• **Activity**: Below are some records. Write out exactly their lines from the one with "[1:40.89-1:41.94]" through the one with "[1:48.19-1:49.23]", and leave the pictures behind.

• **Records to process**:
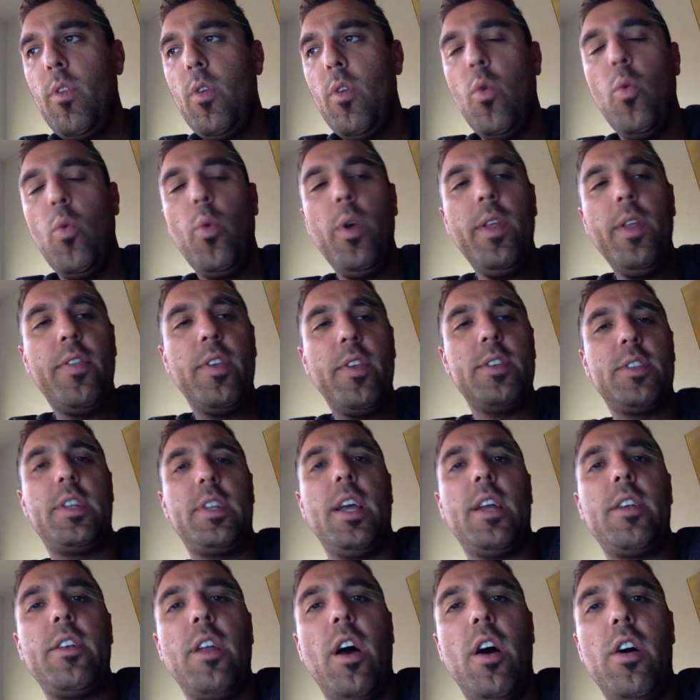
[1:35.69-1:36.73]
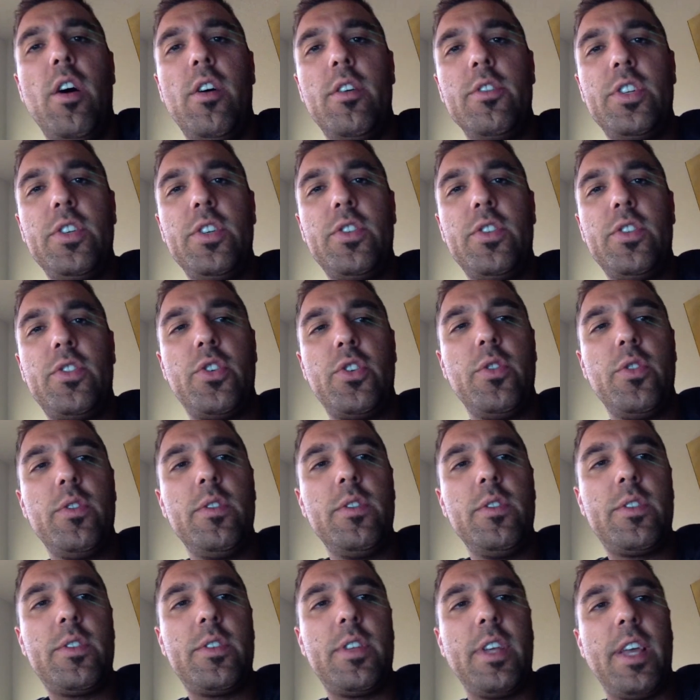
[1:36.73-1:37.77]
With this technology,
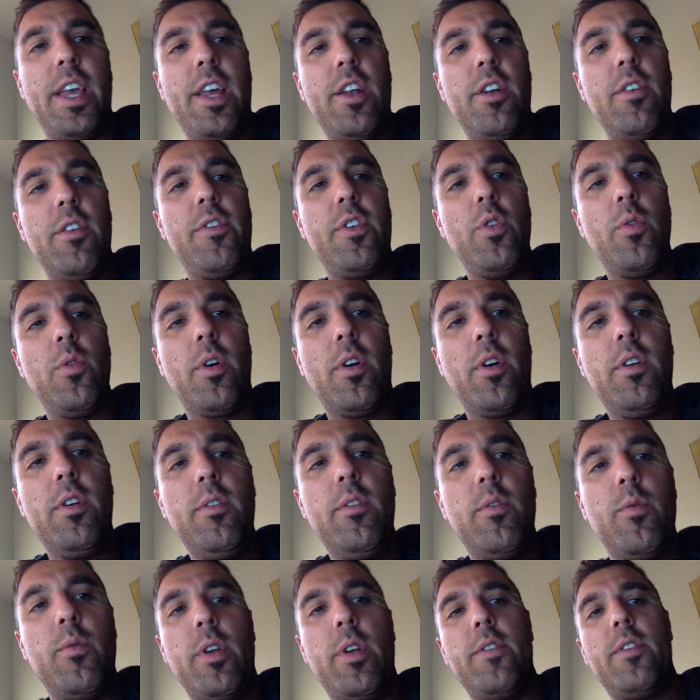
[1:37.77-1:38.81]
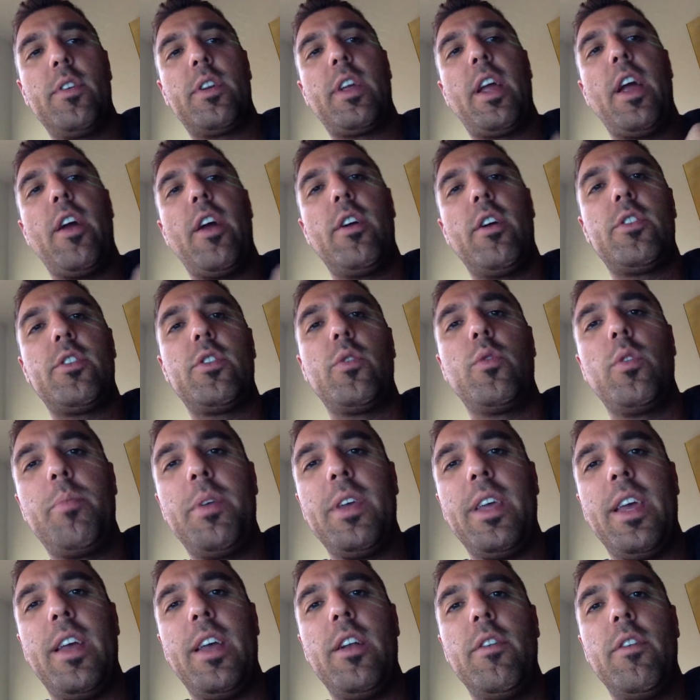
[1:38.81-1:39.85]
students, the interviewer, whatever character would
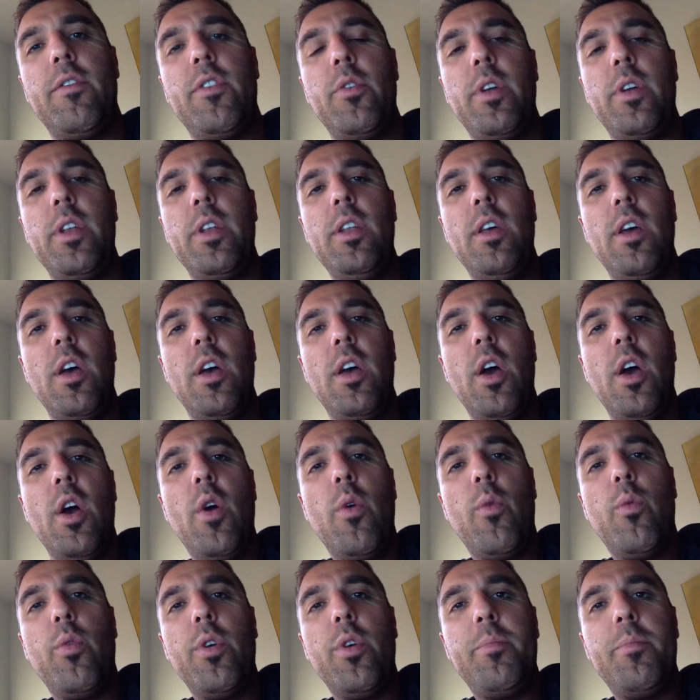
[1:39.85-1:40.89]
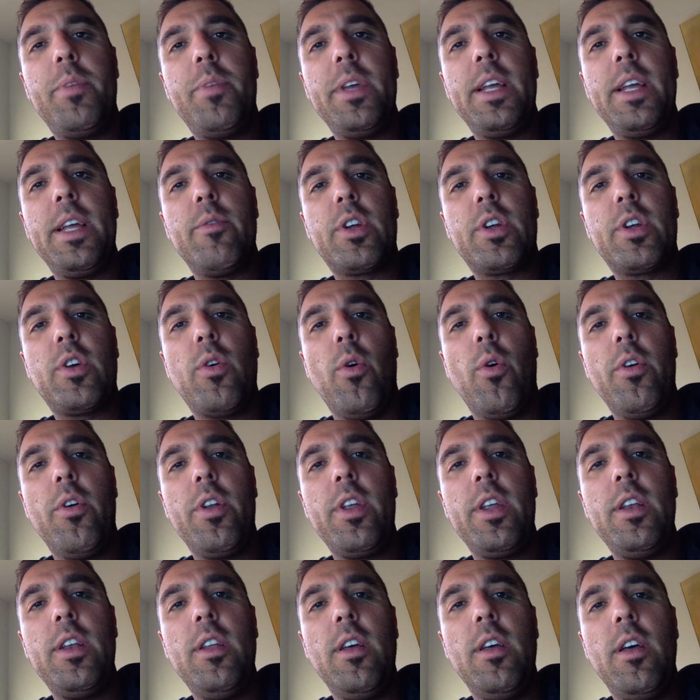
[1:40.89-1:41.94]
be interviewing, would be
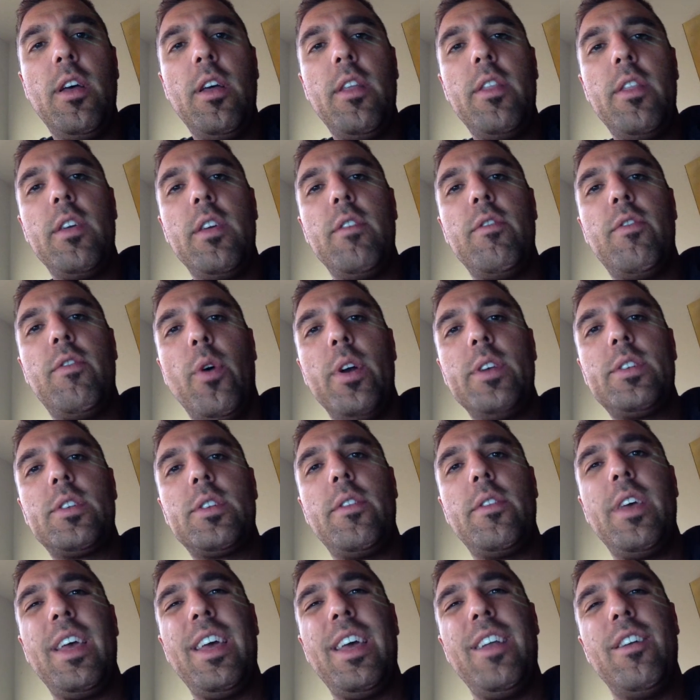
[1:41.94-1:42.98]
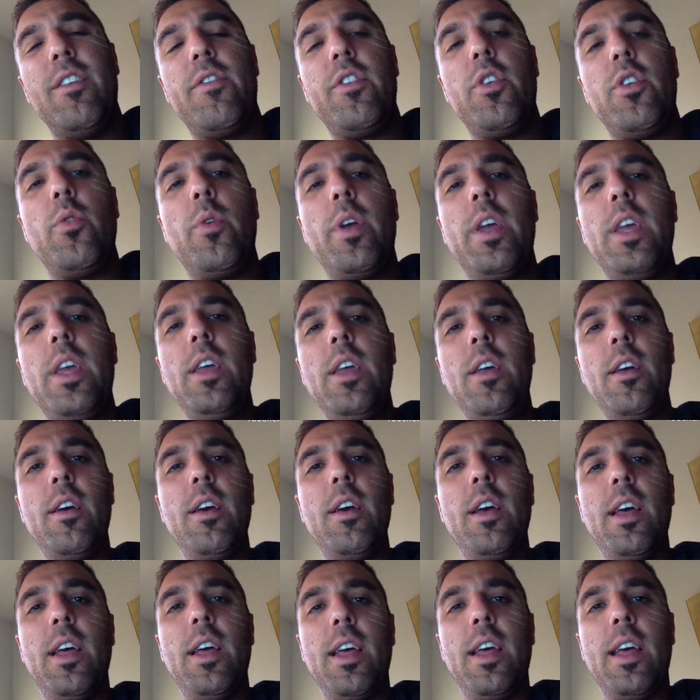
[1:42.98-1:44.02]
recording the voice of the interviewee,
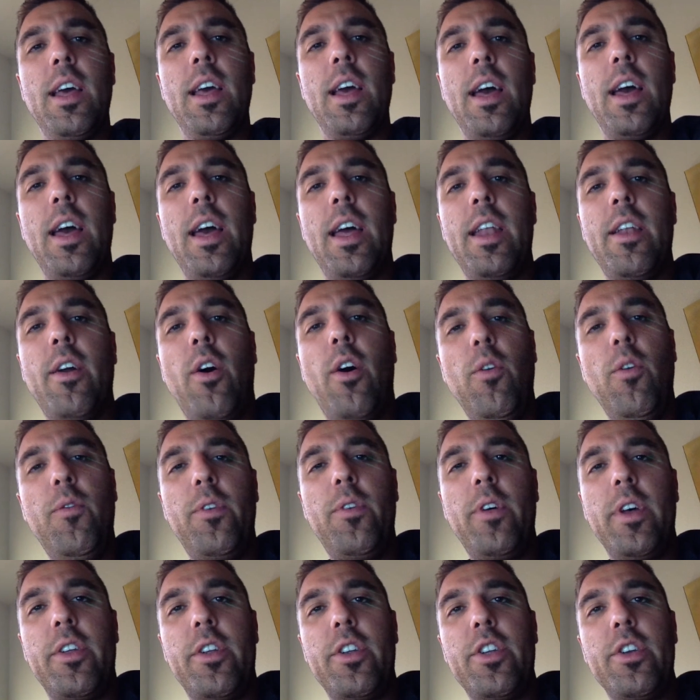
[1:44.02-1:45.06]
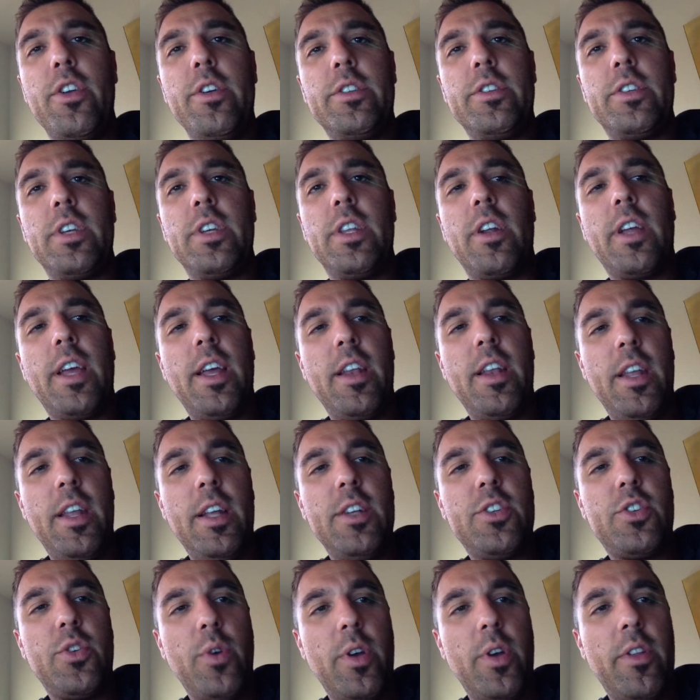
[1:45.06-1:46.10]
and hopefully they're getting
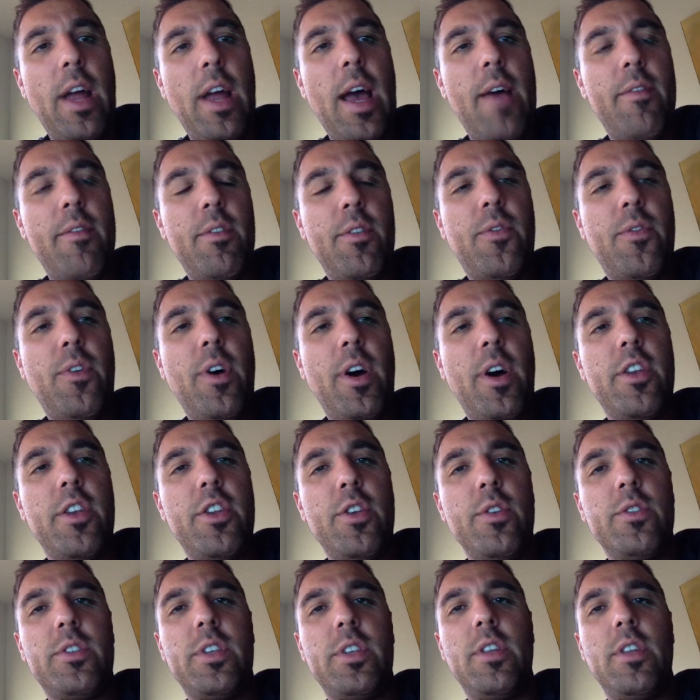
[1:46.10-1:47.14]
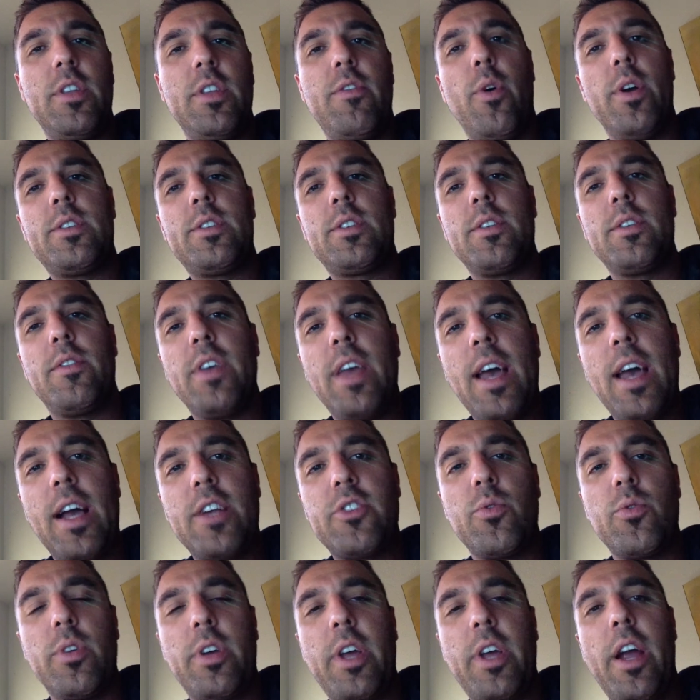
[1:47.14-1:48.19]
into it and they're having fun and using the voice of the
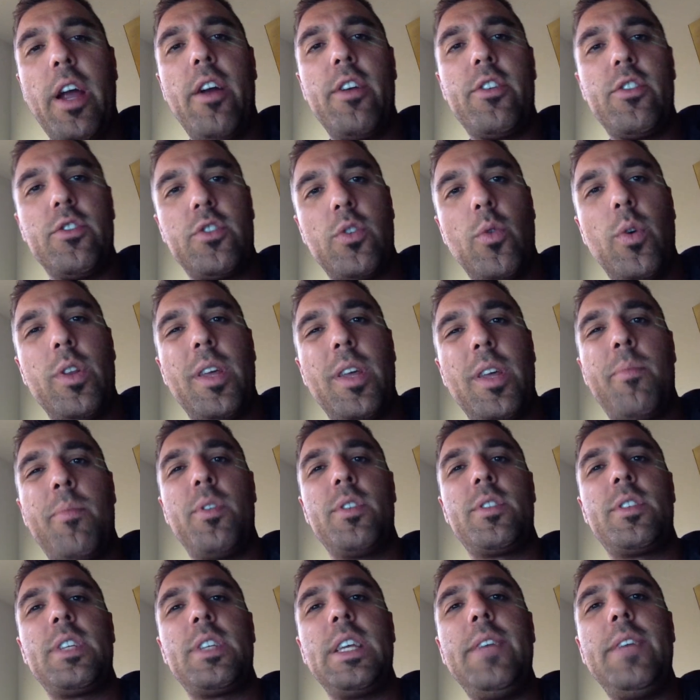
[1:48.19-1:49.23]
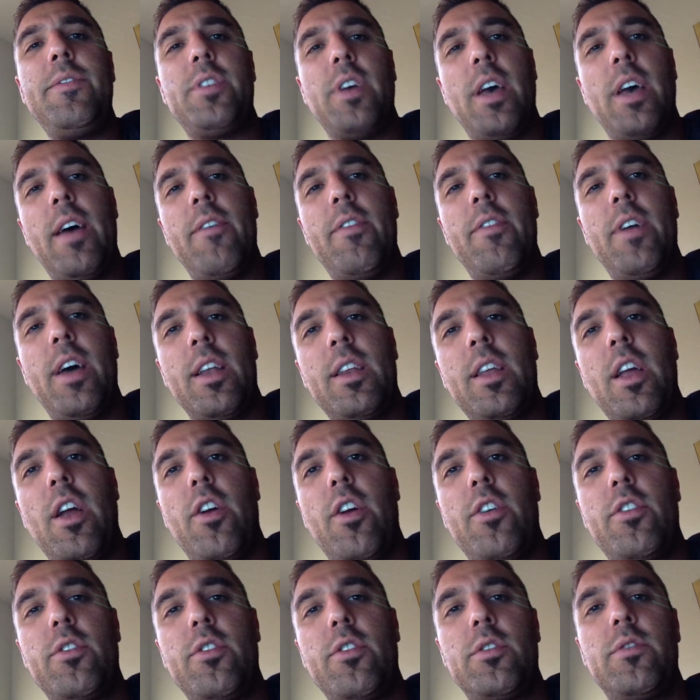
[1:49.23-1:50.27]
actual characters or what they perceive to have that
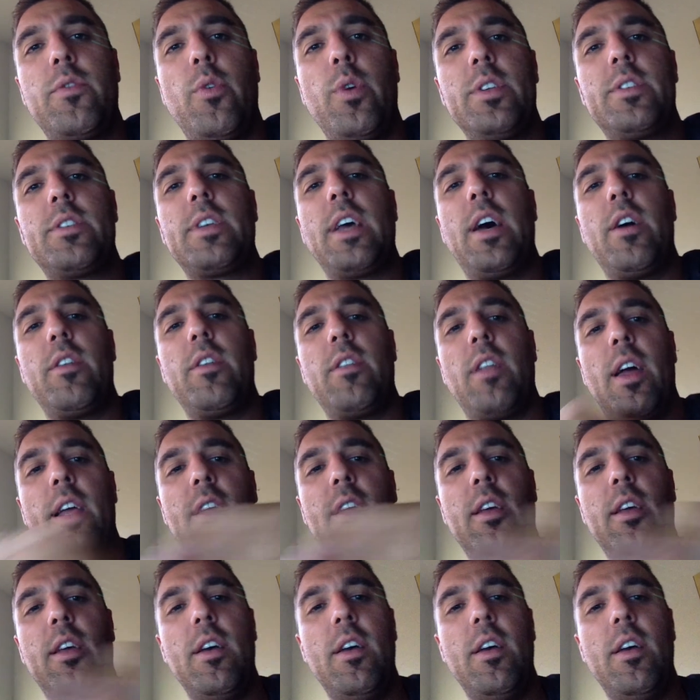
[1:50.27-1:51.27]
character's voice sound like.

---

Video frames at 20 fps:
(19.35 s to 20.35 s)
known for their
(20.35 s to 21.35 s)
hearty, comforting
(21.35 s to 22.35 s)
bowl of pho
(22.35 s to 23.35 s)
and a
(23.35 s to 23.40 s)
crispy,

• **Solution below**:
[1:40.89-1:41.94]
be interviewing, would be
[1:41.94-1:42.98]
[1:42.98-1:44.02]
recording the voice of the interviewee,
[1:44.02-1:45.06]
[1:45.06-1:46.10]
and hopefully they're getting
[1:46.10-1:47.14]
[1:47.14-1:48.19]
into it and they're having fun and using the voice of the
[1:48.19-1:49.23]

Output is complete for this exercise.